▸ **REQUIREMENT**
In how many lines of the records below does the word "Spoken" appear? Reply with the number only.

▸ **RECORD EXCERPTS**
========================================
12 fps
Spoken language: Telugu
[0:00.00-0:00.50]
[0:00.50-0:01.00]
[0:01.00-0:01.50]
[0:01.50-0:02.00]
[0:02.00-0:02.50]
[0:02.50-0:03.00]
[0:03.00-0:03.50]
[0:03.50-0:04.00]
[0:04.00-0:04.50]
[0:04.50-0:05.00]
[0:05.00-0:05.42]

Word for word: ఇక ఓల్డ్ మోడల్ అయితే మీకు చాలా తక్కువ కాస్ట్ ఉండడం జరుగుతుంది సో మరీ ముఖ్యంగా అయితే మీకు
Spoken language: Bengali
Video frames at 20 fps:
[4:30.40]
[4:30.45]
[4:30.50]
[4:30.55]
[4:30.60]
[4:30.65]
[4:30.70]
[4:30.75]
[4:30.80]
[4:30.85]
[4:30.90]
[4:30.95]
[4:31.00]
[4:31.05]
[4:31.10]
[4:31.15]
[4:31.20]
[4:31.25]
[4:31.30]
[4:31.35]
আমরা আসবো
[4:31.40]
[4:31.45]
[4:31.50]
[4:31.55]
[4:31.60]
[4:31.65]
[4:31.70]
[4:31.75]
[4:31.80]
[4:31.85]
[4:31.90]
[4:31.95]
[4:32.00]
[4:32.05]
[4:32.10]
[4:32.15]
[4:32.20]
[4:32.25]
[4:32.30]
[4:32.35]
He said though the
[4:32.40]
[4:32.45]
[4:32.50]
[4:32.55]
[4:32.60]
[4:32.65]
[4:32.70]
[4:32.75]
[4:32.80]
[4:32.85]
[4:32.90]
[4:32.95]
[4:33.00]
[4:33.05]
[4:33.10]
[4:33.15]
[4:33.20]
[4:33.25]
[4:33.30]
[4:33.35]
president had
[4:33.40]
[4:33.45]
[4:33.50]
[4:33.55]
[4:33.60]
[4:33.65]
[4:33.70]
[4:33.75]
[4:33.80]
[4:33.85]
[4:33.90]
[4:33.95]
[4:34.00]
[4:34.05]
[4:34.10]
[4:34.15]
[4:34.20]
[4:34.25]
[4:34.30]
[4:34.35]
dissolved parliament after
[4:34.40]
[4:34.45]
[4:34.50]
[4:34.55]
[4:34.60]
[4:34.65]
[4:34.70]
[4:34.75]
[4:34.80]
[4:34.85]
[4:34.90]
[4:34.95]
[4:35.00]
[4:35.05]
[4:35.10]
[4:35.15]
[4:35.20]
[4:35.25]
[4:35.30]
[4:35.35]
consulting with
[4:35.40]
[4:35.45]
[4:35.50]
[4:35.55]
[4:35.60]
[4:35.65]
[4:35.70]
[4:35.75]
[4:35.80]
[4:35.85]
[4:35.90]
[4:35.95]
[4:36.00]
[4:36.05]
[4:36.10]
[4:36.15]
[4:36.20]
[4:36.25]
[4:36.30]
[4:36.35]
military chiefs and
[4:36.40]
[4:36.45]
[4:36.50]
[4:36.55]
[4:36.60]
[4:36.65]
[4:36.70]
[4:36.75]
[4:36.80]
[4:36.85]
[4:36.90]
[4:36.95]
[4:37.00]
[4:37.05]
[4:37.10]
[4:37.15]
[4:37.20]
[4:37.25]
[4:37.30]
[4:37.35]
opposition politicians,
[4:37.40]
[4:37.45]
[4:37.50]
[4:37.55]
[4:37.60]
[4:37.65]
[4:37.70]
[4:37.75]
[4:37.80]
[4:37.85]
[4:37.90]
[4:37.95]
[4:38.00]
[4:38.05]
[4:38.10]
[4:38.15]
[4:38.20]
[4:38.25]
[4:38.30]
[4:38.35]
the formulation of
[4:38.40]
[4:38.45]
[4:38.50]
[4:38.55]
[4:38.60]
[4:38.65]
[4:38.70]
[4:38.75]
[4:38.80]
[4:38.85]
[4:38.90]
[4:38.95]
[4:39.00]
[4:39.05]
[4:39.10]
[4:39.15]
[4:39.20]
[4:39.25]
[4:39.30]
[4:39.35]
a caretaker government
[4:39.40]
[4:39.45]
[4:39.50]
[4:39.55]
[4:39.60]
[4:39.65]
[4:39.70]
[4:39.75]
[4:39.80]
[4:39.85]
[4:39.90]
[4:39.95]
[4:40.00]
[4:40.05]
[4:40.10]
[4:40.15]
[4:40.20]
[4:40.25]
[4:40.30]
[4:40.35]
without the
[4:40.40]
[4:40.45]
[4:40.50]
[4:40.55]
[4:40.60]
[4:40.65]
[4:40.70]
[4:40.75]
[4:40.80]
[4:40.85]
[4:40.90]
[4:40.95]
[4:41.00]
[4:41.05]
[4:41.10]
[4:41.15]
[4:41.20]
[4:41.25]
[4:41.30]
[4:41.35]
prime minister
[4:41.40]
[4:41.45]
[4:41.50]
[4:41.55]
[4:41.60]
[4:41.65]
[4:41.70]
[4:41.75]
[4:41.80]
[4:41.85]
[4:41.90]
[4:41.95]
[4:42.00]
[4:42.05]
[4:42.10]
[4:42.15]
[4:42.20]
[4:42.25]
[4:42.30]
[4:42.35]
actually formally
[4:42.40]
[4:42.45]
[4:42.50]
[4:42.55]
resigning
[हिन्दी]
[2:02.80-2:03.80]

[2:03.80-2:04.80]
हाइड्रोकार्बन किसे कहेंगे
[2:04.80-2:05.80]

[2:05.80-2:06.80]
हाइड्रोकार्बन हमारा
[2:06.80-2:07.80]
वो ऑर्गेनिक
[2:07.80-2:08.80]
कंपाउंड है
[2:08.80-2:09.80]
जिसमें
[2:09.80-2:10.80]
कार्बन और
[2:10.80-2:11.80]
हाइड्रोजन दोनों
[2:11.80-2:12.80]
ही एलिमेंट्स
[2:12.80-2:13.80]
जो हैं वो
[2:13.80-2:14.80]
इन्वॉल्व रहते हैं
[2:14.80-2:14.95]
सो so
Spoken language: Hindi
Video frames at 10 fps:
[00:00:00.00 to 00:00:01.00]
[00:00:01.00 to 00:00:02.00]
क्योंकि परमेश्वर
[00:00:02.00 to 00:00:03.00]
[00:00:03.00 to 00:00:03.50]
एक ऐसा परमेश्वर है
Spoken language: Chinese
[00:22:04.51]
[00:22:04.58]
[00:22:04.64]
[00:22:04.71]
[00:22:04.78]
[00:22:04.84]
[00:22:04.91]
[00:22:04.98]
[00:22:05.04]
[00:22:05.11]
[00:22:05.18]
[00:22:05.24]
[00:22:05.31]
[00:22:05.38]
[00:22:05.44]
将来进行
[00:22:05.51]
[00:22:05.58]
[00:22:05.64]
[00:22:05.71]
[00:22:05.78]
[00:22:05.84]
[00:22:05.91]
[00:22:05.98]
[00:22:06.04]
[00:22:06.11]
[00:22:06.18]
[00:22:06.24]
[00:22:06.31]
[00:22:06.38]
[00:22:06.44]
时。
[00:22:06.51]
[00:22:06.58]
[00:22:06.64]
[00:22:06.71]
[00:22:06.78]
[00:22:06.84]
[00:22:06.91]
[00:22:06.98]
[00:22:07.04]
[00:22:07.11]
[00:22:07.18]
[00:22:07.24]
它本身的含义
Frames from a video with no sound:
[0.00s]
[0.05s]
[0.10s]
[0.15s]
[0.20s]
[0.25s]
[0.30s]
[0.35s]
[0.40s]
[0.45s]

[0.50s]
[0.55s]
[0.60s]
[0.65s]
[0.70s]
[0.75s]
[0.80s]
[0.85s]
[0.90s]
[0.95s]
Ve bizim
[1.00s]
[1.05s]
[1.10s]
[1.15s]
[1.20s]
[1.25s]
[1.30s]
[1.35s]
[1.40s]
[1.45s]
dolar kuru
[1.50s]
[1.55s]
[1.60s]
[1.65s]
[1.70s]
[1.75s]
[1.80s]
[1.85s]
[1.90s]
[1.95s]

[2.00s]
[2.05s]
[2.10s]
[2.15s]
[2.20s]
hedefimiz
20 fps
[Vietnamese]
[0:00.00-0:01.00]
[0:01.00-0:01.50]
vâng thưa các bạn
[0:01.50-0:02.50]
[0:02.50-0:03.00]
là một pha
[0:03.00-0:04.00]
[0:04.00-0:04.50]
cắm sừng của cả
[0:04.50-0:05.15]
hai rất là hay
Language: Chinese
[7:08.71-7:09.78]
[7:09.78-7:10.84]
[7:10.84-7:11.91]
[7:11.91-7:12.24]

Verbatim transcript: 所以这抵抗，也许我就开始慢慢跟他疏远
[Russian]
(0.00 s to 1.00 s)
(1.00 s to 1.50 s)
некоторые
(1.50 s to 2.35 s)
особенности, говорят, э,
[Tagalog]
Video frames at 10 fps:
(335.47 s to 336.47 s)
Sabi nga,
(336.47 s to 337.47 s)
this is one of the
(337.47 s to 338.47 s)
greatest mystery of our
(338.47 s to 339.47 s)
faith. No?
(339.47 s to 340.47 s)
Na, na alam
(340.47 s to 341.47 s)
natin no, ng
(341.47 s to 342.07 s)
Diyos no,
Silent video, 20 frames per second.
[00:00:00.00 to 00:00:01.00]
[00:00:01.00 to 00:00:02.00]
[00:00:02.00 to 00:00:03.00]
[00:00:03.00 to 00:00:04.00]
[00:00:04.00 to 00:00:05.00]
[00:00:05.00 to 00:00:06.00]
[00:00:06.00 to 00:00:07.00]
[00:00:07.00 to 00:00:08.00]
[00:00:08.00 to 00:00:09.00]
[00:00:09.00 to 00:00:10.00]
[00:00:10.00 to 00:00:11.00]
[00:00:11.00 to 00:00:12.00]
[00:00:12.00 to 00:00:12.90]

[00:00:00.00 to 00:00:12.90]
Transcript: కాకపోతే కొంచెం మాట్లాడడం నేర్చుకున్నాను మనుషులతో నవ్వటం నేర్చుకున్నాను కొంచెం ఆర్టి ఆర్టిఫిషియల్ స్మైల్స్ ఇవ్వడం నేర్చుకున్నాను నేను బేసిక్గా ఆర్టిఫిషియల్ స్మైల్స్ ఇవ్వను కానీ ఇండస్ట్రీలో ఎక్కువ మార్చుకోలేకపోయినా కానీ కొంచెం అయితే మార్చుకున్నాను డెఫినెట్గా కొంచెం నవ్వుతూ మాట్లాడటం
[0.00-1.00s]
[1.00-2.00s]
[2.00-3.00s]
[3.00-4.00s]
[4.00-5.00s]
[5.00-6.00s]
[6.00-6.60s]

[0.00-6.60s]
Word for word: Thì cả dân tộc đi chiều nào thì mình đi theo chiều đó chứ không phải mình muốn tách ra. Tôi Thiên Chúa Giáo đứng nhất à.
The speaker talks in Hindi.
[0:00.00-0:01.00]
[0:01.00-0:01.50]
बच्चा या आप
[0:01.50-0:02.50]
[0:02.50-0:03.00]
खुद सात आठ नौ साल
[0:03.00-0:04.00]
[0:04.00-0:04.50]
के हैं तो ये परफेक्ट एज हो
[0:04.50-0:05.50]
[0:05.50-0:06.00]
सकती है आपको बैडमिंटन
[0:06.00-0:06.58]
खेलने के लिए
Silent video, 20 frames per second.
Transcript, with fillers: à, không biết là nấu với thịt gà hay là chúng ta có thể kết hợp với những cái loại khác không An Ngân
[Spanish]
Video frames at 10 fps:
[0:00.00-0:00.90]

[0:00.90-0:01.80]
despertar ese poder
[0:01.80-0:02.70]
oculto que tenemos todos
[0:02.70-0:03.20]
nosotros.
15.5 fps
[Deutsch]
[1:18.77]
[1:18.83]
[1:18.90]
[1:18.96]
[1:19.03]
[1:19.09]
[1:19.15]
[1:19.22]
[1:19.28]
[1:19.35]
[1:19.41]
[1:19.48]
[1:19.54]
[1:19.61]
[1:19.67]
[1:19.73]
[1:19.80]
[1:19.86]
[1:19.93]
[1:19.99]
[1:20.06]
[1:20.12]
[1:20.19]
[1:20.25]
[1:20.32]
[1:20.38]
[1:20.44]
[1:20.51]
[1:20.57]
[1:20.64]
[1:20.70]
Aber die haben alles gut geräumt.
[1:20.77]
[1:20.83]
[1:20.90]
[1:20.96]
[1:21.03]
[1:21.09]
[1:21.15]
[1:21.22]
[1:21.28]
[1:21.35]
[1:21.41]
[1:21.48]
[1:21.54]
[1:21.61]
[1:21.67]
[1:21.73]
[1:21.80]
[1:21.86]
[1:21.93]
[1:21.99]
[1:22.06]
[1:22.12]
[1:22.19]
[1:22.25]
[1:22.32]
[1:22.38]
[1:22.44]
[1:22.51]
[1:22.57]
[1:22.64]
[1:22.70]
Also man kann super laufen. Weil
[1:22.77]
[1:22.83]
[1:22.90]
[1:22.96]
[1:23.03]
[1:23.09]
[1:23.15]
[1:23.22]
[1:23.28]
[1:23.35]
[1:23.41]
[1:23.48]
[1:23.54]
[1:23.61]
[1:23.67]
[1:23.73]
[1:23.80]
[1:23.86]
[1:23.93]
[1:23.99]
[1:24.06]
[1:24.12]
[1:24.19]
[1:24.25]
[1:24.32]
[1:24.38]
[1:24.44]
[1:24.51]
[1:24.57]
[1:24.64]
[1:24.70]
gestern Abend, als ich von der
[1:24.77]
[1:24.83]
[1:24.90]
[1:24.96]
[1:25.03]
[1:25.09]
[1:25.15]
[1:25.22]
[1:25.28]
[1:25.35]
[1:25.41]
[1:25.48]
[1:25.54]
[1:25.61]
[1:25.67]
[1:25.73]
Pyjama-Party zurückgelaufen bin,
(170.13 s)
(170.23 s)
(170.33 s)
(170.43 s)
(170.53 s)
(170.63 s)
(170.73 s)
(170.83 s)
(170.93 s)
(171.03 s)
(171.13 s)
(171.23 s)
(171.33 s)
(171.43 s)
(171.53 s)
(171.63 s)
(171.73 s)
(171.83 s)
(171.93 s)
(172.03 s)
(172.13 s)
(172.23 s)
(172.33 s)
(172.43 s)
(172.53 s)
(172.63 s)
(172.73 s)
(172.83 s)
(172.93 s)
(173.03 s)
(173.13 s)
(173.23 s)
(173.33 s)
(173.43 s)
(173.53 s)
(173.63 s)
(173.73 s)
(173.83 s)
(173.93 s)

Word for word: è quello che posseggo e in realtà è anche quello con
========================================
▸ **TASK OUTPUT**
4